# Schwinn Phantom Tanks



## 2jakes (Dec 4, 2012)

Is there a way to determine the difference between an original &
a reproduction  chrome phantom tank ?


----------



## rhenning (Dec 4, 2012)

The easiest is if it looks like it is new it is a reproduction.  Roger


----------



## 2jakes (Dec 4, 2012)

rhenning said:


> The easiest is if it looks like it is new it is a reproduction.  Roger




Roger…if an original phantom fender was to be rechromed to like new condition , there are those that
would be able to determine that it was an original fender  that has been rechromed & not a repo. They
would know what to look for.  For instance , I would think that original fender braces were never chromed ,
 I'm guessing , but an expert on Schwinns would know what to  look for.
 I was wondering if this can apply to the phantom chrome tanks. 
 I have an old Schwinn chrome tank , but I don't remember what bike it came from or if it's original or not.
That is the reason for my inquiries.


----------



## jpromo (Dec 4, 2012)

I always hear that the stamped details in the tank are not as defined on the repops. I'm sure this would be pretty obvious if seen side by side but might not be as easy if you haven't got a reference.


----------



## 2jakes (Dec 4, 2012)

jpromo said:


> I always hear that the stamped details in the tank are not as defined on the repops. I'm sure this would be pretty obvious if seen side by side but might not be as easy if you haven't got a reference.

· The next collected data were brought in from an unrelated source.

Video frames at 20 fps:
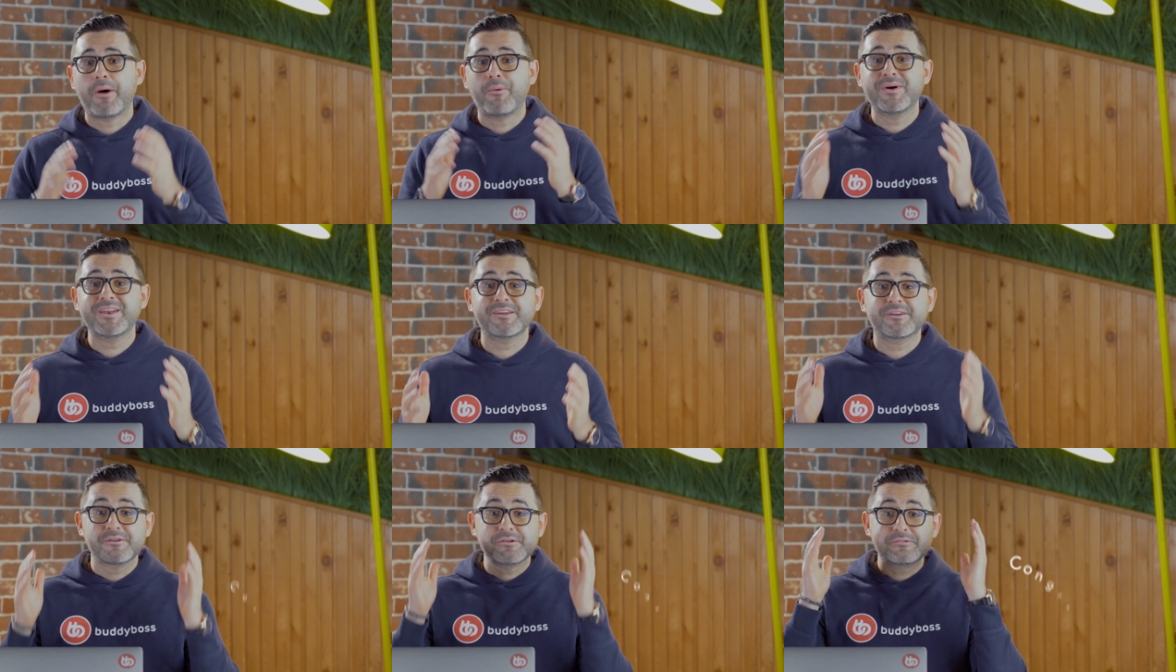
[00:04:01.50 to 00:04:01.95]
I
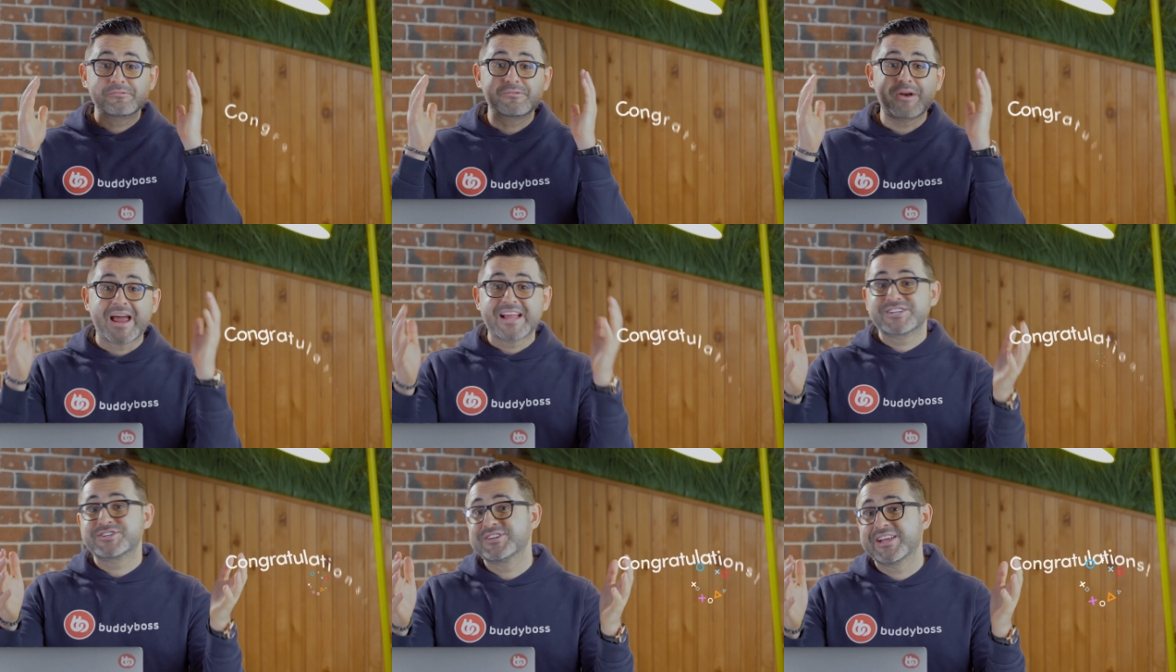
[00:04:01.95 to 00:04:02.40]
want to
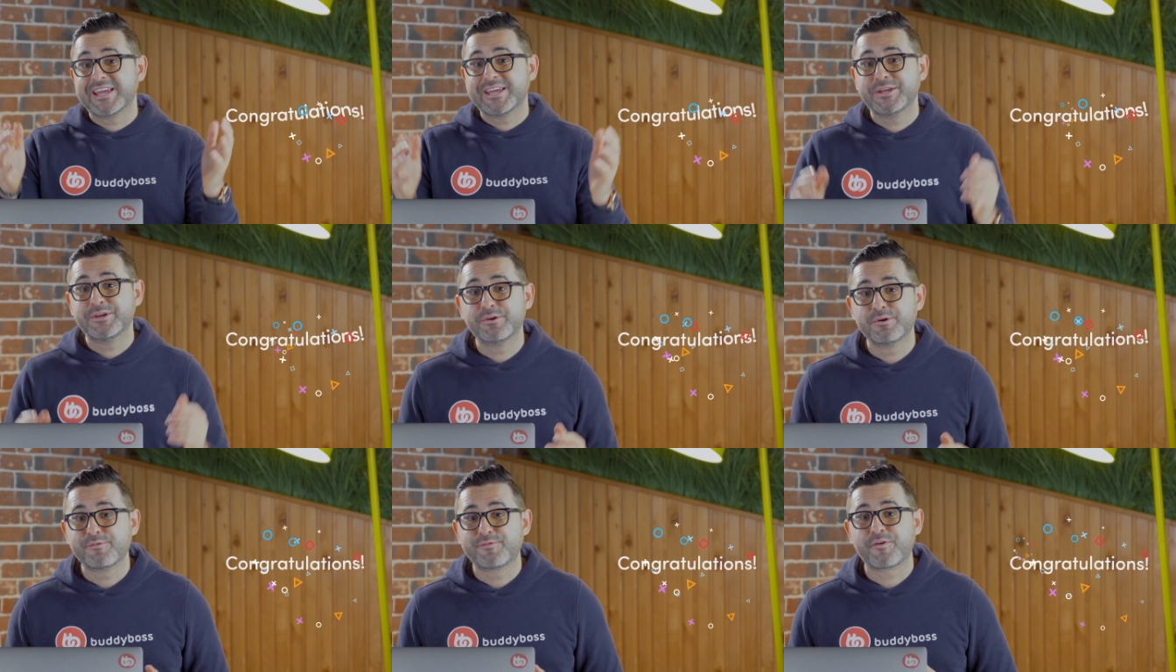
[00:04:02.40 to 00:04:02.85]
congratulate
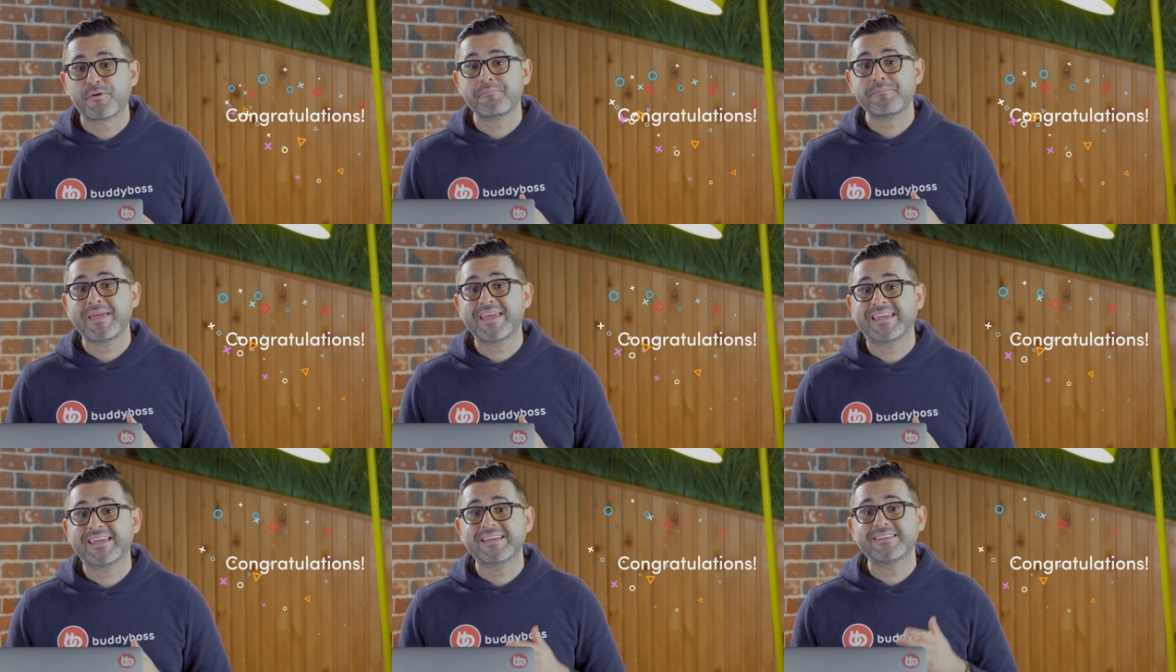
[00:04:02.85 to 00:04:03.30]
you for
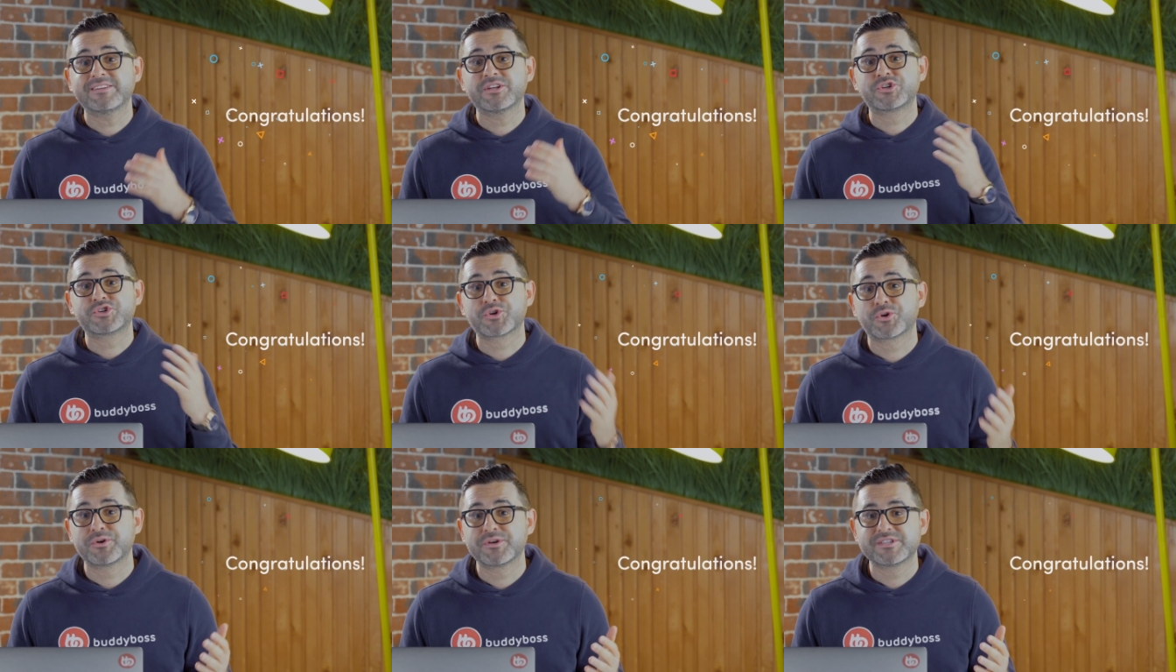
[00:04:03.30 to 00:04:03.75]
making the
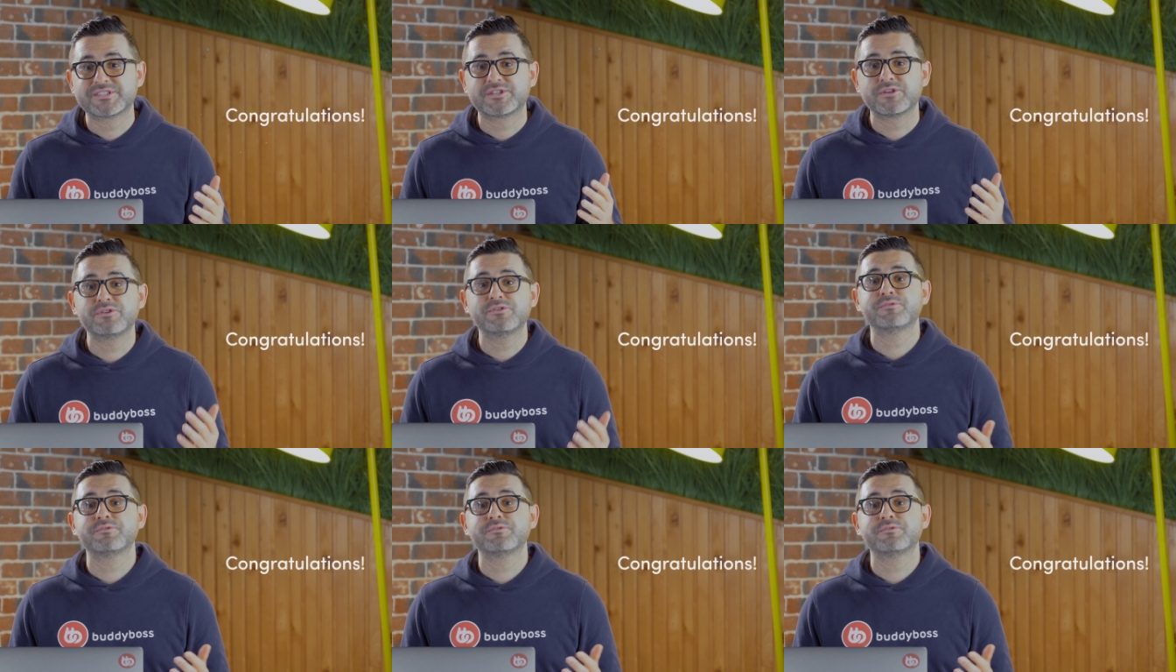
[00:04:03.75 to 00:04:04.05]
choice to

Would an original phantom tank have a stamped number or markings inside the tank. I have a '54
Black Phantom & also an extra Phantom tank . Both look the same.

(extra tank not for sale) it's for a pending project !


----------



## bricycle (Dec 4, 2012)

I'm no expert, but the repops I've seen have vinyl Schwinn gold lettering on black background. Also, the inner bracing for the screws was heavier and or was tapped instead of using a screw clip to thread in screws. Unless NOS, the originals will have some rust, dents, wear.


----------



## 2jakes (Dec 4, 2012)

bricycle said:


> I'm no expert, but the repops I've seen have vinyl Schwinn gold lettering on black background. Also, the inner bracing for the screws was heavier and or was tapped instead of using a screw clip to thread in screws. Unless NOS, the originals will have some rust, dents, wear.




On my '54 Phantom tank the chrome is shiny in some spots & is pitted in other parts with dents &
slight rust here & there. Also the inside bracing is heavier. I've noticed that the markings on the
frame , the "decals" are thinner on the original in the sense that they don't appear to be vinyl but
more like they were imprinted. The pin stripes are painted . The other tank , the chrome feels
somewhat thinner , & even though the chrome is faded…it is too uniform in looking old.
I feel like my "original" tank is trying hard not to show it's age. And my other "repo" is trying
hard to look old & vintage !


----------



## Freqman1 (Dec 4, 2012)

I have both. I'll try to get some pics up in the next couple of days. V/r Shawn


----------